What you should do
Emit the data below verbatim, stripping out any pictures.

===== Records for the task

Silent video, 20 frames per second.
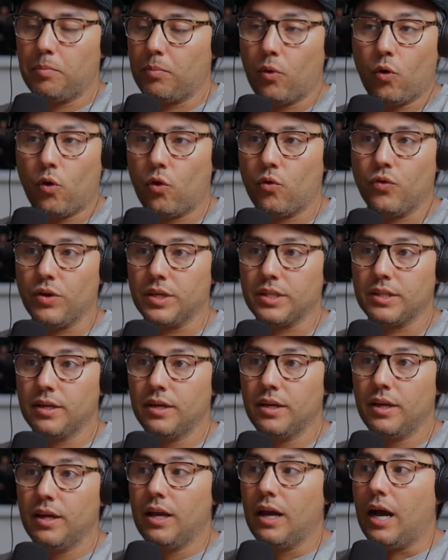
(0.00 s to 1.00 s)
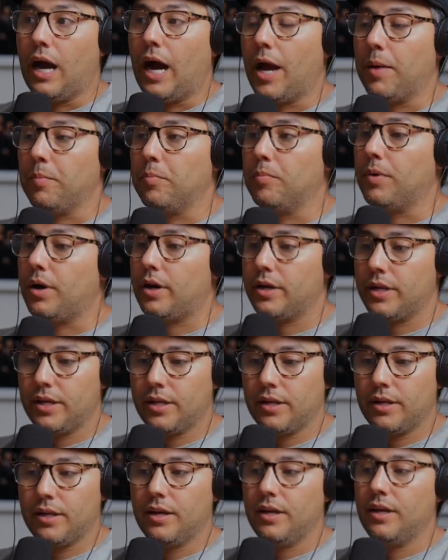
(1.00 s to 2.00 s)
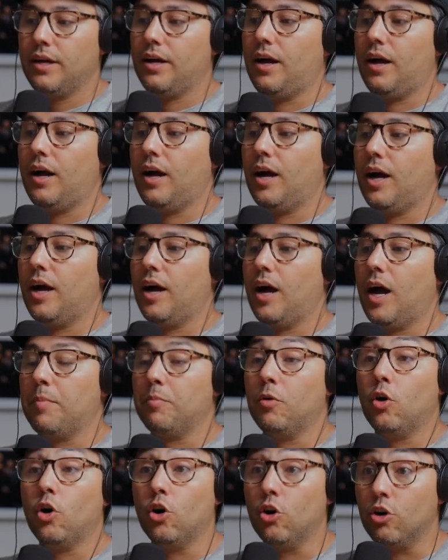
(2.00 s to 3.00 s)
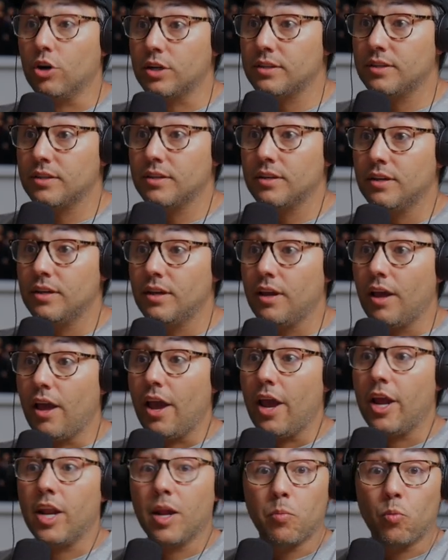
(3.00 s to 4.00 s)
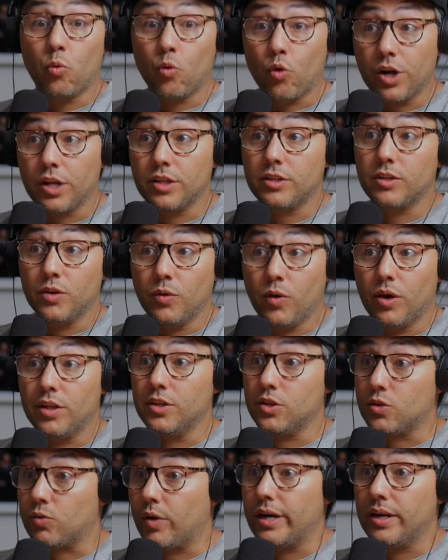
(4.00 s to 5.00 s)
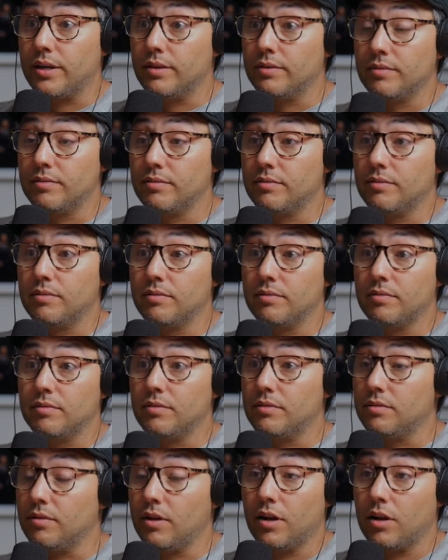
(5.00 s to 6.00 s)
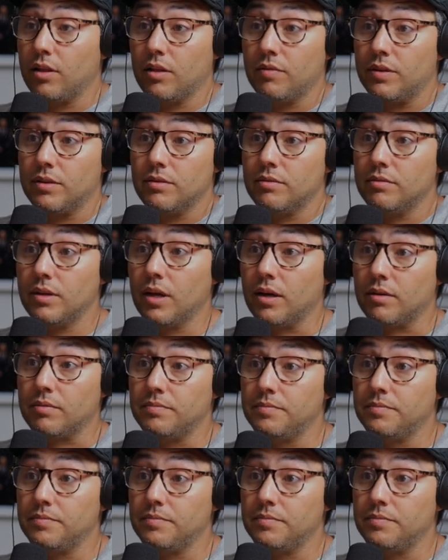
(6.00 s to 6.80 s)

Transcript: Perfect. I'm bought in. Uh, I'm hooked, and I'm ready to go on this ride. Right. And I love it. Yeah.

==========

Response to this task
Silent video, 20 frames per second.
(0.00 s to 1.00 s)
(1.00 s to 2.00 s)
(2.00 s to 3.00 s)
(3.00 s to 4.00 s)
(4.00 s to 5.00 s)
(5.00 s to 6.00 s)
(6.00 s to 6.80 s)

Transcript: Perfect. I'm bought in. Uh, I'm hooked, and I'm ready to go on this ride. Right. And I love it. Yeah.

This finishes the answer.